Yolanda, I am so glad you took the time to read the assignments and feedback. Aren’t these writers talented?!?!
I use irony in my fiction, which requires a certain narrative distance. It’s challenging moving in and out of deep POV to bring in the character’s emotion. I doubt I’ll ever write like the authors in the examples, but breaking through that emotional barrier is still essential to connecting readers to the characters.
Andrea, it is hard work and practice. You can do it!
Love this! I’ve had my eye on this class since I first saw it listed on Margie’s site! But my schedule just hasn’t worked out yet.
I SO want to do this exercise, but I really need to sleep before my six-month-old wakes up again. (Good thing they’re so cute, eh?)
Jordan, no worries, I will be offering it again soon. I have a 6 mo old too! She has only slept 8 hrs straight once…. And I think it’s cuz she had a fever at the time….lol! Sleep deprivation is my middle name!
Wow, I’d love to win this thrilling class!
Emmi, I will be posting winner in the next hour 🙂
Awesome post, Tiffany. Great to see you back doing your fab blogs and classes!
First I want to thank you all for participating in my two part blog on Emotional Barriers.
Thank you to the writers who put their creative hearts on the page and stepped up to the mini- assignment challenge.
Thank you to the writers who put their emotional hearts out there and shared a little of themselves after Wednesdays blog.
Thank you to the writers who gave me virtual high fives and kudos on the blog.
And a HUGE thank you to WITS for letting me do a two part blog this week!
It is such a wonderful feeling to see the writing community come together to learn and share on these sites. Kudos to everyone!
Even Marcus Sakey, Jay Asher, and Lisa Unger popped over to read and say “Hi” and “Thank You” and “You nailed it’ on Twitter. (yes, it proves these top-notch writers are in fact human. )
How fabulous is that?!?!?
Wicked fabulous 🙂
And now, the moment you have all been waiting for………….The winner of a free slot in the Madness to Method class:
JUDY HUDSON *applause!* (I”ll contact you via email tonight, Judy.)

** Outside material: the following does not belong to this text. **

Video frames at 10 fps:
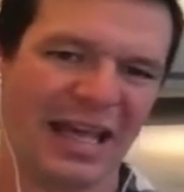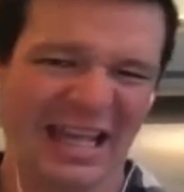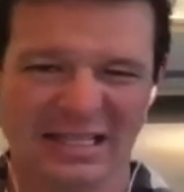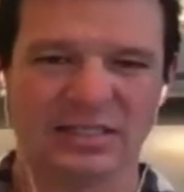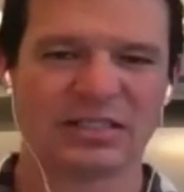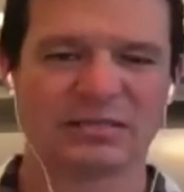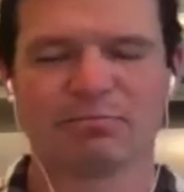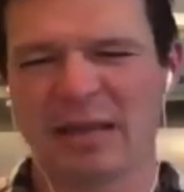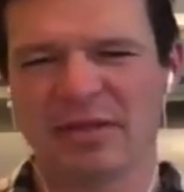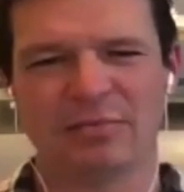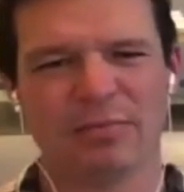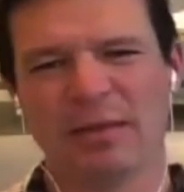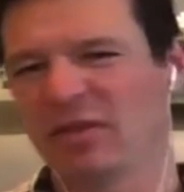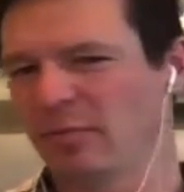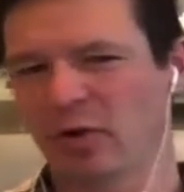And
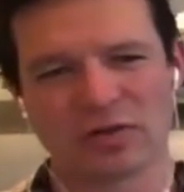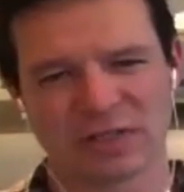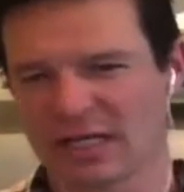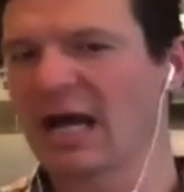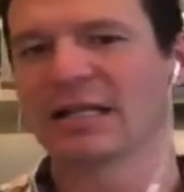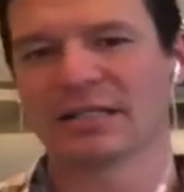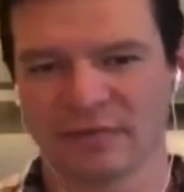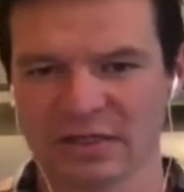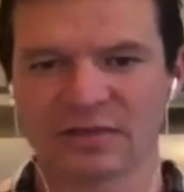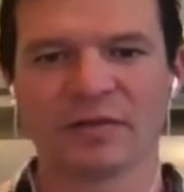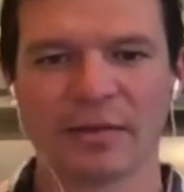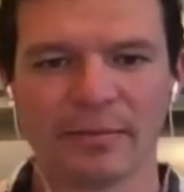maybe the pros and cons of each of them.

As for the rest of you. If you are out here reading and learning and applying what you learn to your writing. And if you are willing to put yourself out there and take a classes to better your fiction, well then gosh, you are winners too! *I just can’t give you all free slots in the class…sorry!*
I hope to see your bright shiny faces in class on October 2nd! Enrollment is open now, here is the link: http://www.margielawson.com/lawson-writers-academy-courses/detail/2-writing/94-october-from-madness-to-method-using-acting-techniques-to-invigorate-your-story-and-make-each-moment-oscar-worthy
I’ll be back on WITS mid-October.
See you then!
You’ll see me in class. Signed up tonight.
I can’t believe I won. I never win anything. I”m thrilled. Thanks Tiffany and WITS!